なぜフェイスブックは人気があるのか

少し古いのだが、以下のような記事が目に止まった。

一夜にして「友人」を激増させる簡単なやり方

普段SNSをやっている人ならタイトルだけですぐにピンとくるだろう。ある程度のお金を出せば、フェイスブックやツイッターで友達の数を簡単に増やせるという内容である。これ自体は目新しいトピックではない。SNSに接している人であればまあ普通に知っていることである。ただタイトルに釣られたのは、「友人」とカギカッコをつけて表記しているところがミソだなあと。

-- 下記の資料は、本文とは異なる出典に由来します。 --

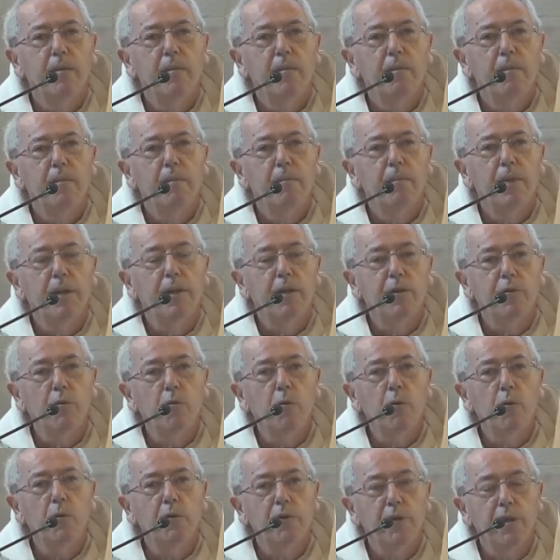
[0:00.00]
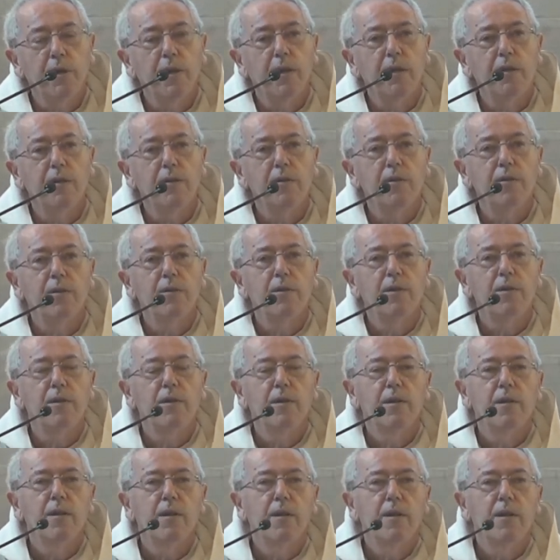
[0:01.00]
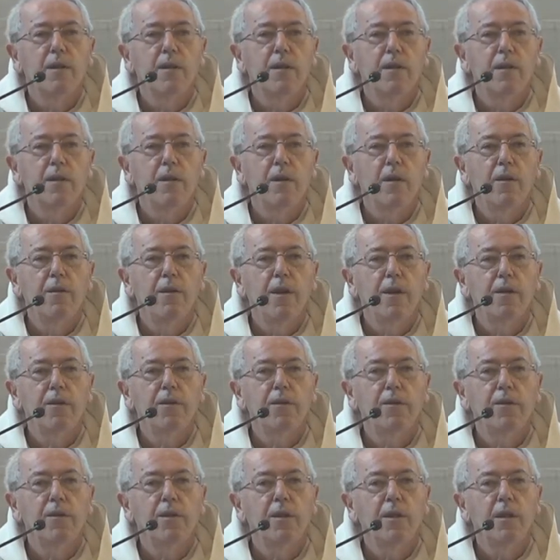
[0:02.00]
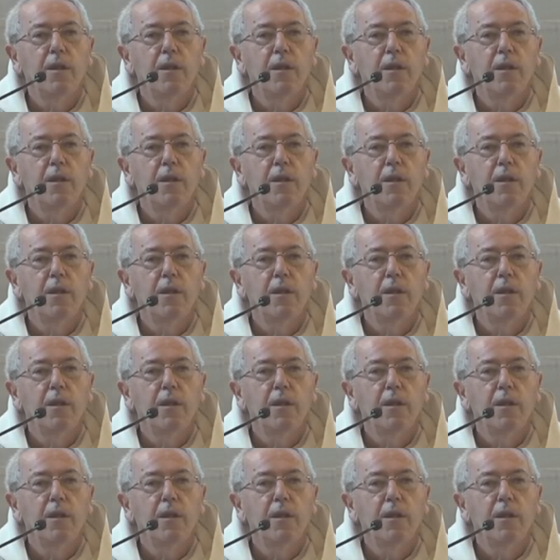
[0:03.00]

But it all turns on us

SNS上の「友人」の数など空虚なものだとわかっているのに、数字を突きつけられると競いたくなるから困ったものである。フェイスブックに投稿をすれば、いくつ「いいね」がつくかすごく気になってくる。自分がどれだけ人から好かれているのか、目に見える客観的な「数」として知りたいという願望がある。そしてなおかつ、その数を可能な限り増やしたいという欲求が出てくる。その欲求の延長線上に、「友人」をお金で買うという発想があるのだ。

SNSと言えば、フェイスブックをやめたという話を以前に書いた。それで支障はまったくなくて、むしろ感情の波が穏やかになってきたとも書いた。少し離れた場所からどうしてフェイスブックが人気となるのか考えてみると、結局は他人がどこで何をしているのかがとても気になるからかなと思った。

誰かがどこかのレストランで友人たちと楽しそうに過ごしている写真を見れば、心のどこかに自分もそういうことをしたいという欲求が生まれる。誰かの観光地で遊んでいる写真を見れば、自分もどこかの観光地へ遊びに行きたくなってくる。負けじと自分自身もどこかに行けば投稿をするようになり、結果、フェイスブックを見る習慣がどんどん強化されていく。

大昔の人間というのは、一人では決して生きていけなくて、狩りをするにも住居を作るにも必ず集団の力を必要としていた。人のそばにいて、群れて、人から好かれるように努力をしないと、現実問題として食料や住む場所が手に入らず生きていくことができなかったのだ。人の真似をすることが生存戦略だったのである。

その本能が今でも残っていて、誰かが何かをやっているのを見て、それを自分がやっていないと不安になってしまう。フェイスブックはその不安解消ツールとして、とても有効に機能するから、多くの人に人気があるのだろう。

しかし太古の昔はいざ知らず、現代でその本能を全開にしていると大変なこととなる。テレビを見れば「みんなこれを買ってますよ、いいんですか?」と宣伝してくるし、街に出れば「今買わないと損ですよ、いいんですか?」とあらゆるものが訴えてくる。さらにSNSを見れば、知り合いの人があらゆる体験を披露していて羨ましくなってくる。こういったものを選択することなくすべて無条件に受け入れていると、まあ普通に考えてすごく疲れるし、自分がやりたいと思うことがぶれていくこととなる。

やりたいことをやるには時間とお金が必要となるわけだが、それらが「他人の真似」のために浪費されてしまうのだ。

おそらく、ネットインフラがこれだけ整ってくると、シームレスな情報共有ツールというのがより便利に視覚的にユニークなものへと発展し続けることになるだろう。その中で自分が必要と思える行動を選択し続けることは、かなり難儀なことだと思われる。「これはただ羨ましくなっただけだから、自分はやらなくてよし」と冷静に判断できるように意識的にはなっておきたい。